Розамонда принесла Лидгейту чашку чаю, он отшвырнул газету и сказал Уиллу, который поднялся и подошел к столу:
- Вы напрасно так превозносите Брука в статье по поводу реформы, Ладислав. "Рупор" после этого станет чернить его еще ретивее.
- Не важно. Те, кто читают "Пионер", не читают "Рупор", - сказал Уилл, отхлебывая чай и расхаживая по комнате. - Вы думаете, кто-нибудь читает газеты с целью обратиться в истинную веру? Будь это так, мы заварили бы такую кашу, что никто не знал бы, на чьей он стороне.
- Фербратер не верит, что Брук может быть избран. Все, кто его сейчас поддерживает, в решающую минуту выдвинут другого кандидата.
- Попытка не пытка. Ведь хорошо, когда в парламенте есть местный представитель.
- Почему? - спросил Лидгейт, имевший привычку резким тоном задавать этот неприятный вопрос.
- Они удачнее представляют местную тупость, - со смехом ответил Уилл и тряхнул кудрями. - А дома стараются не ударить в грязь лицом. Брук малый неплохой, но если бы он так не рвался в парламент, он не стал бы себя утруждать заботами об арендаторах в своем поместье.
- Брук не годится в общественные деятели, - твердо и решительно заявил Лидгейт. - Всякий, кто в него поверит, разочаруется; вот вам пример - наша больница. Правда, там Булстрод взял все на себя и полностью руководит Бруком.
- Нам еще следует условиться, что понимать под общественным деятелем, заметил Уилл. - В данном случае Брук подходящая фигура: когда люди пришли к твердому решению, как, скажем, сейчас, им не важно, каков их избранник, - им нужен голос.
- Все вы, авторы политических статей, таковы - превозносите какое-нибудь средство в качестве панацеи от всех недугов и превозносите людей, которые олицетворяют именно этот нуждающийся в исцелении недуг.

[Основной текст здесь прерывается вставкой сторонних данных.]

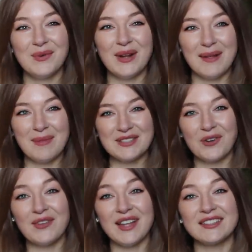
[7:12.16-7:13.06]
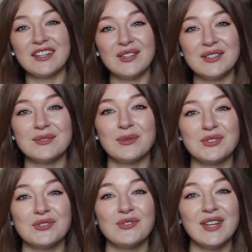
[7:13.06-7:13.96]
when I met Korean girls
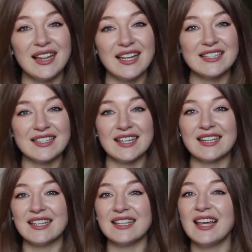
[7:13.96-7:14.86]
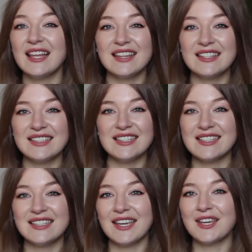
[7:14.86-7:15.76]
was realizing that this
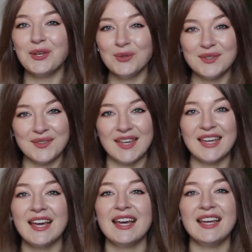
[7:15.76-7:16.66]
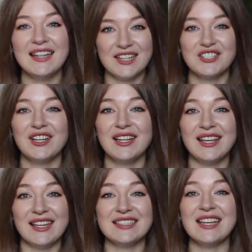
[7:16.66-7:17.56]
isn't a cute thing, it
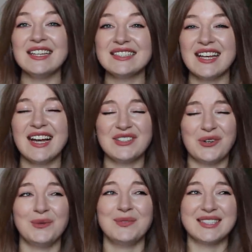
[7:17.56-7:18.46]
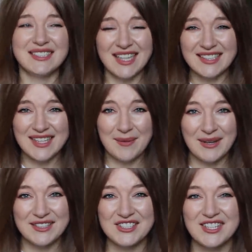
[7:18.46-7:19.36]
actually is a sign of sun
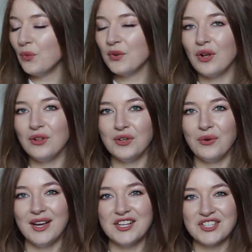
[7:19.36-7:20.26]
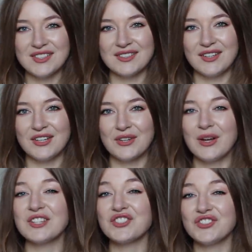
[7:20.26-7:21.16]
damage. We all know Asians are
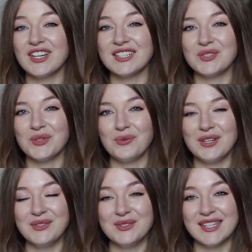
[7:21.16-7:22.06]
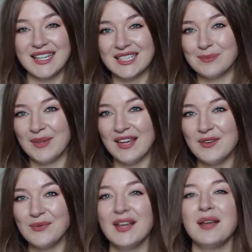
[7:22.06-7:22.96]
quite strict when using
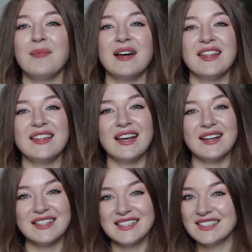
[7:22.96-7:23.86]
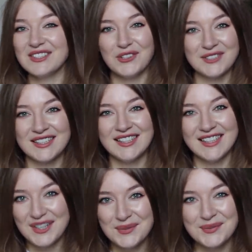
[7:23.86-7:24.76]
SPF, but that is not
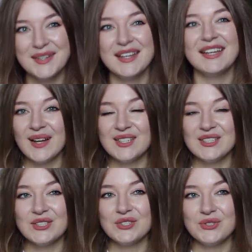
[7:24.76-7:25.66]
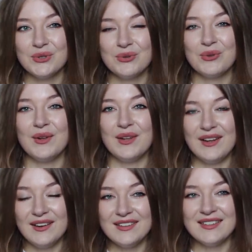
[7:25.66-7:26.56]
enough I needed to
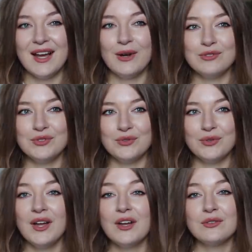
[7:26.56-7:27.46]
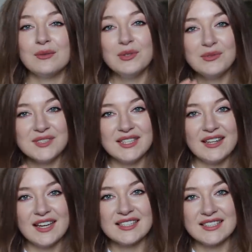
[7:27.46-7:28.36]
learn how to remove
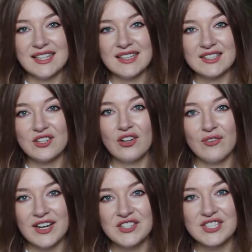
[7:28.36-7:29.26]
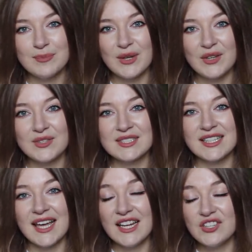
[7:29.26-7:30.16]
the existing discolorations
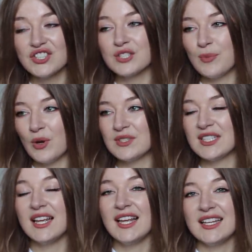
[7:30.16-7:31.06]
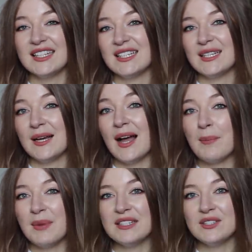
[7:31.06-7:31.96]
because age spots uh,
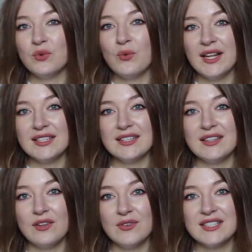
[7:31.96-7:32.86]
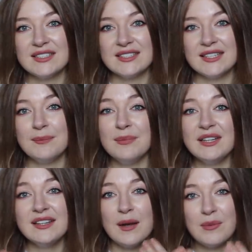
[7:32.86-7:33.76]
happen when there is a
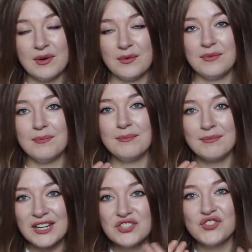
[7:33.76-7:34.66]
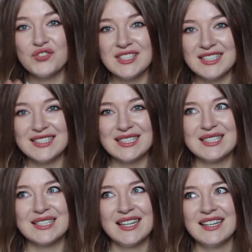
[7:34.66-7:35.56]
buildup of um, untreated
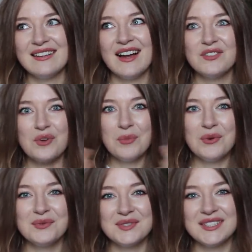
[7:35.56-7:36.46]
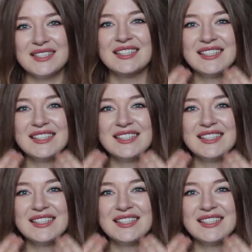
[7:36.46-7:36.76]
unremoved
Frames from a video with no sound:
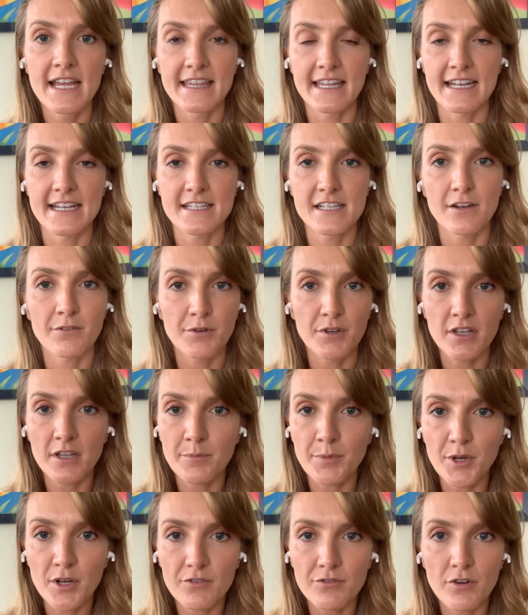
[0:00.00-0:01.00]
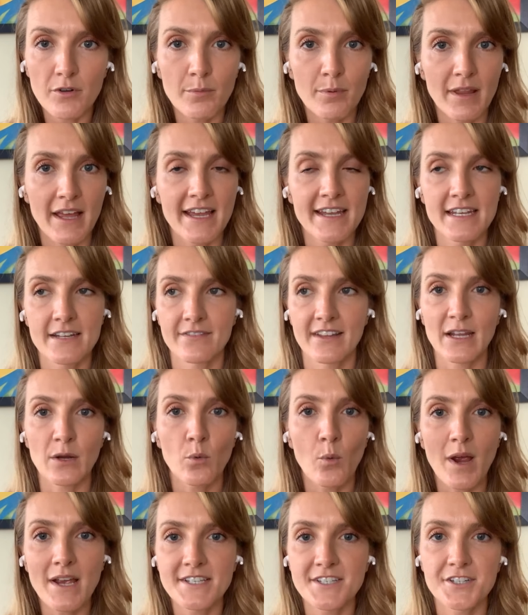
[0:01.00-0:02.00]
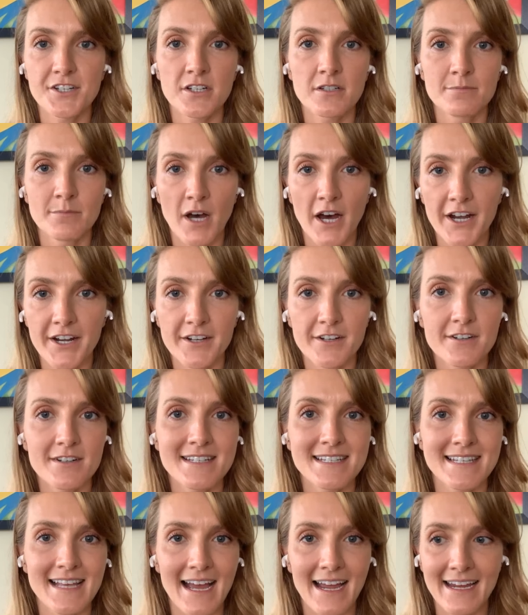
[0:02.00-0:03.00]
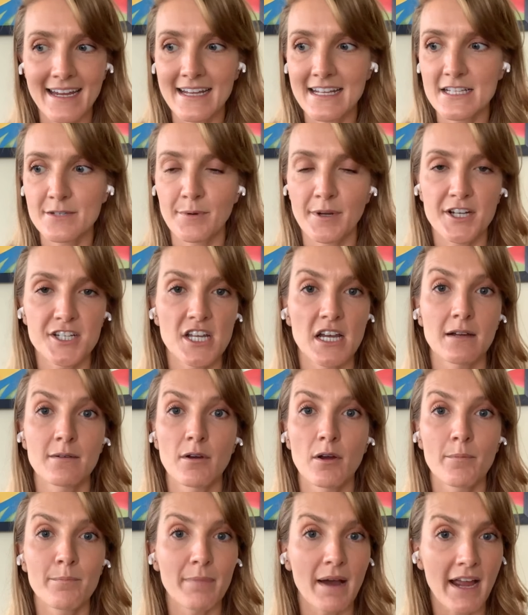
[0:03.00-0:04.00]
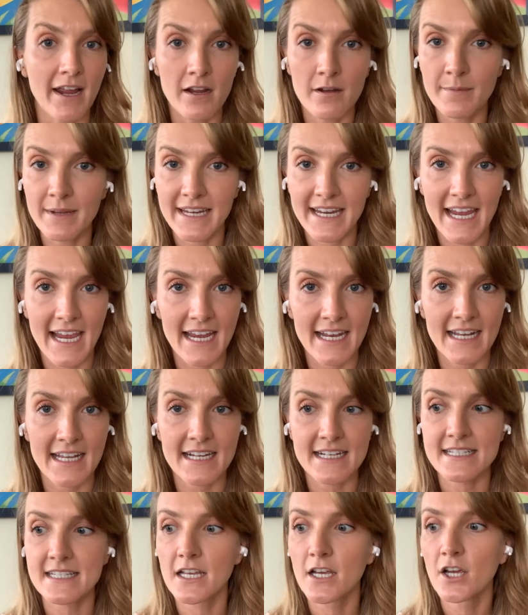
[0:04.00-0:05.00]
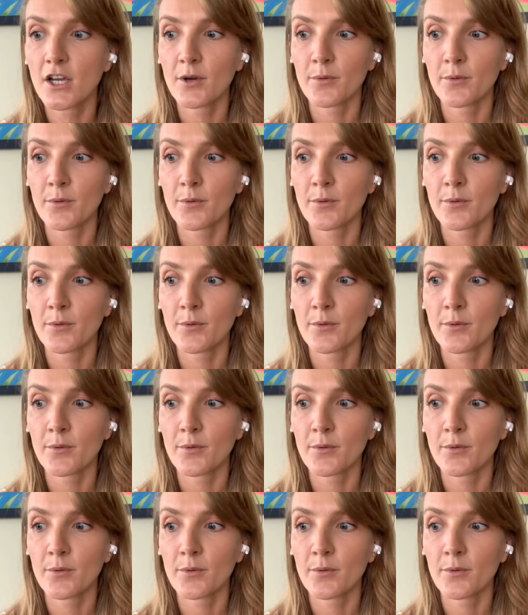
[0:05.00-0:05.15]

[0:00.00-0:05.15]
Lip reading: that is a really beautiful blend of like Western modern science. We're going to talk about biomechanics.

- А почему бы нет? Сами того не ведая, эти люди помогут нам стереть их с лица земли, - сказал Уилл, умевший приводить экспромтом доводы, если собеседник застигал его врасплох.
- Недостаточный повод для того, чтобы внушать мистическую веру в целебность какого-то средства, заставляя проглатывать его целиком и направлять в парламент марионеток, способных лишь голосовать. Вы сторонник оздоровления общества, но существует ли что-нибудь вредоноснее идеи, будто общество можно оздоровить при помощи политических махинаций?